The name that appears most amongst Abingdon’s dances is that of Lady Charlotte Bertie, captured in Lady Charlotte Berties Minuet, Lady Charlotte Berties Capricio and Lady Charlotte Berties Delight. This likely refers to Abingdon’s eldest daughter, who was the dedicatee for Haydn’s second set of Six Original Canzonettas (1795), rather than his wife (McCulloch 2000). Lady Charlotte was clearly unwell around the time her minuet was published in Twelve Country Dances, but her recovery included music - the family travelled to Weymouth for restorative sea bathing and were “accompanied in their excursion by a small but select party of musical amateurs” (General Advertiser 10 September 1787). Touchingly, her memory was preserved in the dedication to the first edition of William Shield’s An Introduction to Harmony, published after her death in January 1799. She was also commemorated by the painter John Francis Rigaud in a watercolour commissioned by her father. Rigaud had previously captured Abingdon in the craft of composition and had also depicted Lady Charlotte with a harp in an earlier family portrait.
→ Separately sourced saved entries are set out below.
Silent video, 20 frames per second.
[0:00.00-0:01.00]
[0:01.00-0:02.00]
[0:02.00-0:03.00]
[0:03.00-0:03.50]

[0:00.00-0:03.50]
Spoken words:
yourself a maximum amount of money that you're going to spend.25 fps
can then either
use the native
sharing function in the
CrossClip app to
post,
He drew on this again in the watercolour, showing her "sitting in a garden, surrounded with bushes and flowers, by the side of a stream of water, playing upon a harp, as expressed in a song, composed for her Ladyship, at Oxford, in which she is called Amanda, and set to music by his Lordship" (Rigaud and Pressly 1984, 108).
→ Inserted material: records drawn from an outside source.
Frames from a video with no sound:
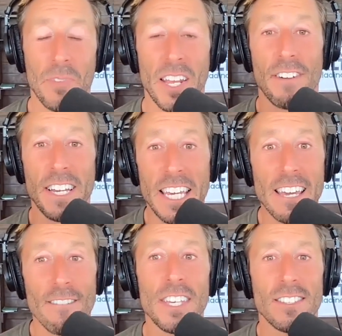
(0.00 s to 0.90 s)
And if I
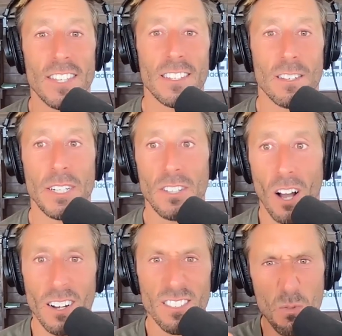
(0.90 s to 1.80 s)
give these things to my
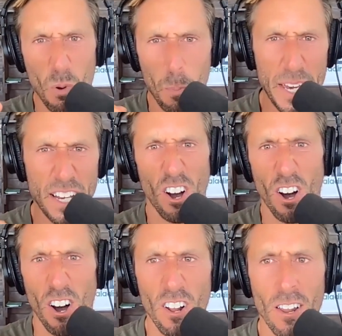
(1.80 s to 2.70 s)
dogs, he will pick
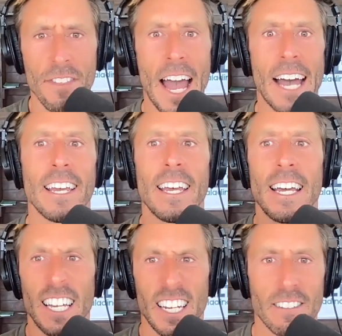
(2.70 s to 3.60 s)
all of that
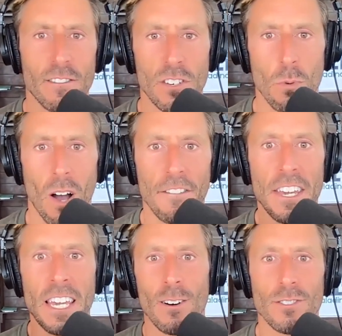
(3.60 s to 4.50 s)
connective tissue off.
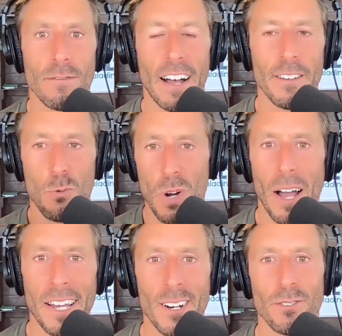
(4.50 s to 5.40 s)
He knows the value.
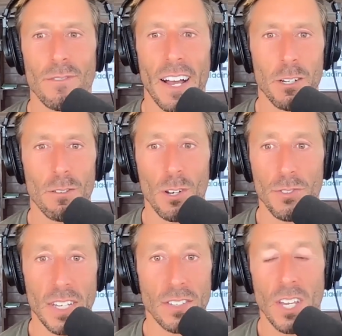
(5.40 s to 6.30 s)
Ribeye knows the value of those
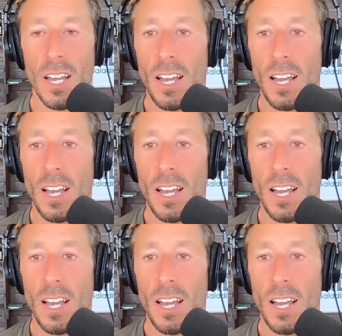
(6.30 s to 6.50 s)
things.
With a few exceptions, the majority of the women named in Abingdon’s dances were of a similar age to Lady Charlotte and it is tempting to speculate that they may have been her friends as well as her relatives. In this light, Abingdon captured a whole social circle through dance, with his Nine Country Dances collection in particular standing as a broad testament to his fondness for his daughter.